=== Begin Enclosure ===
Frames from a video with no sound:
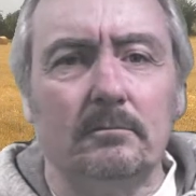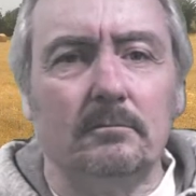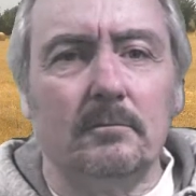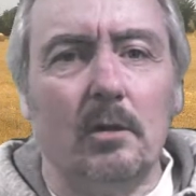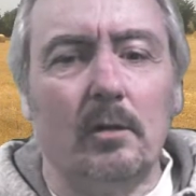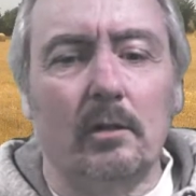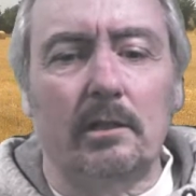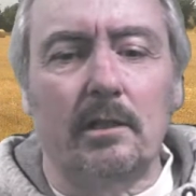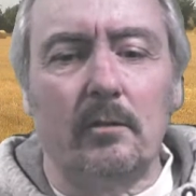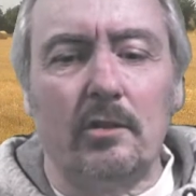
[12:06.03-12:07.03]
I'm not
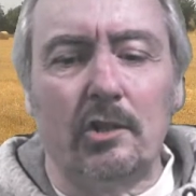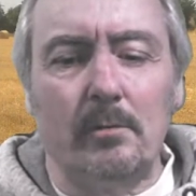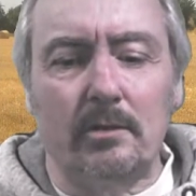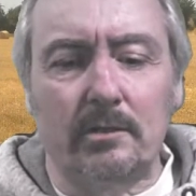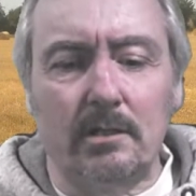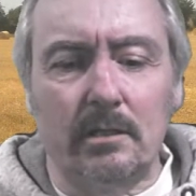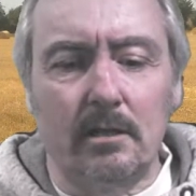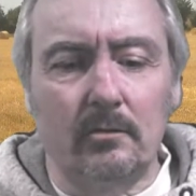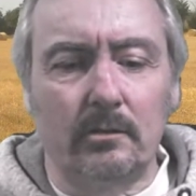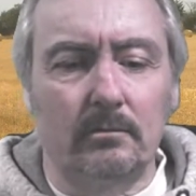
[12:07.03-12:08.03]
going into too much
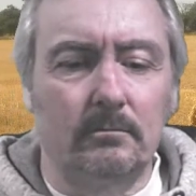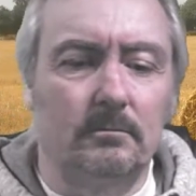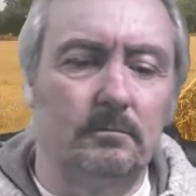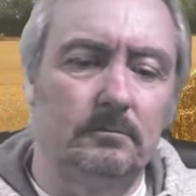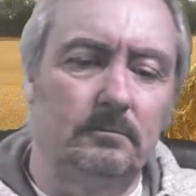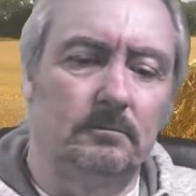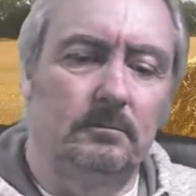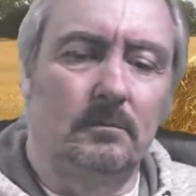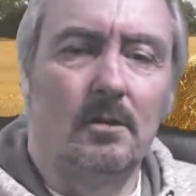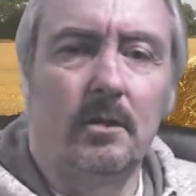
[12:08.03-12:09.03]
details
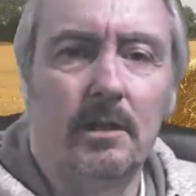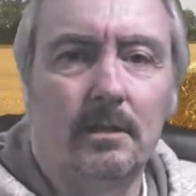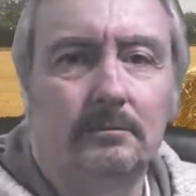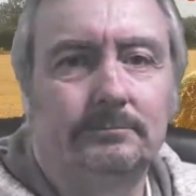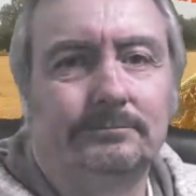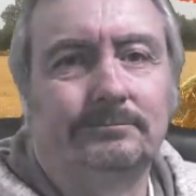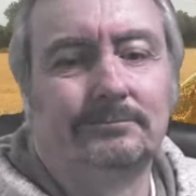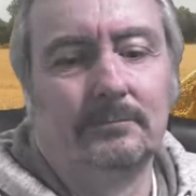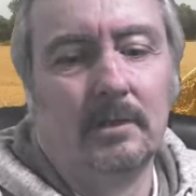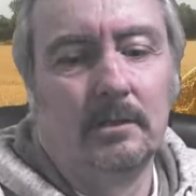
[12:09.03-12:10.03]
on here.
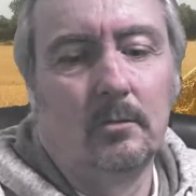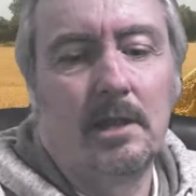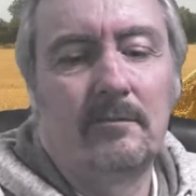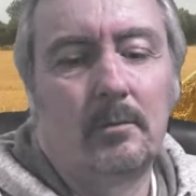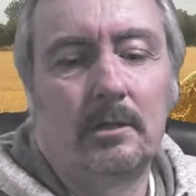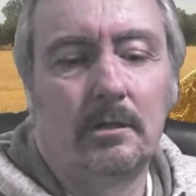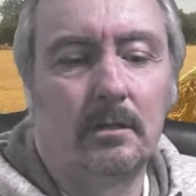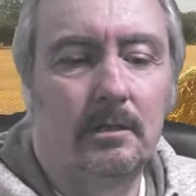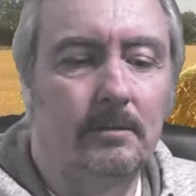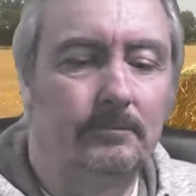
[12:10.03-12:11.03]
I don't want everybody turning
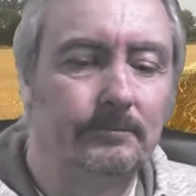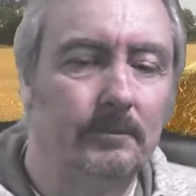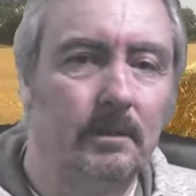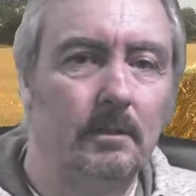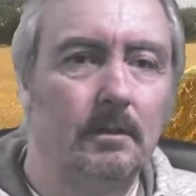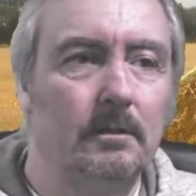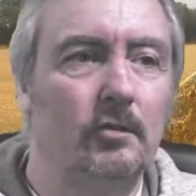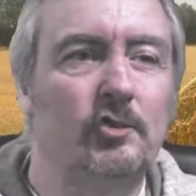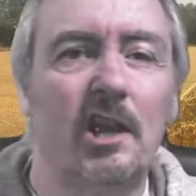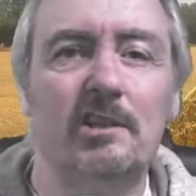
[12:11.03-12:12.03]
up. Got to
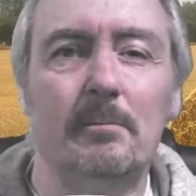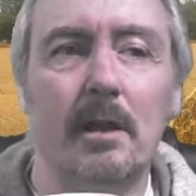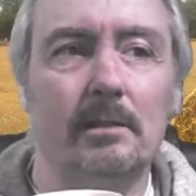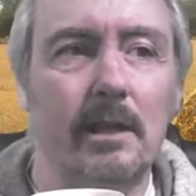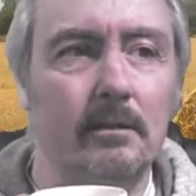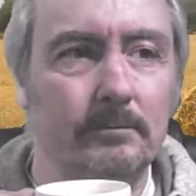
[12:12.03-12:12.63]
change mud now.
=== End Enclosure ===
» EXERCISE: Images are not part of the copy. Everything else in the records must be reproduced exactly.

» TASK ANSWER:
Frames from a video with no sound:
[12:06.03-12:07.03]
I'm not
[12:07.03-12:08.03]
going into too much
[12:08.03-12:09.03]
details
[12:09.03-12:10.03]
on here.
[12:10.03-12:11.03]
I don't want everybody turning
[12:11.03-12:12.03]
up. Got to
[12:12.03-12:12.63]
change mud now.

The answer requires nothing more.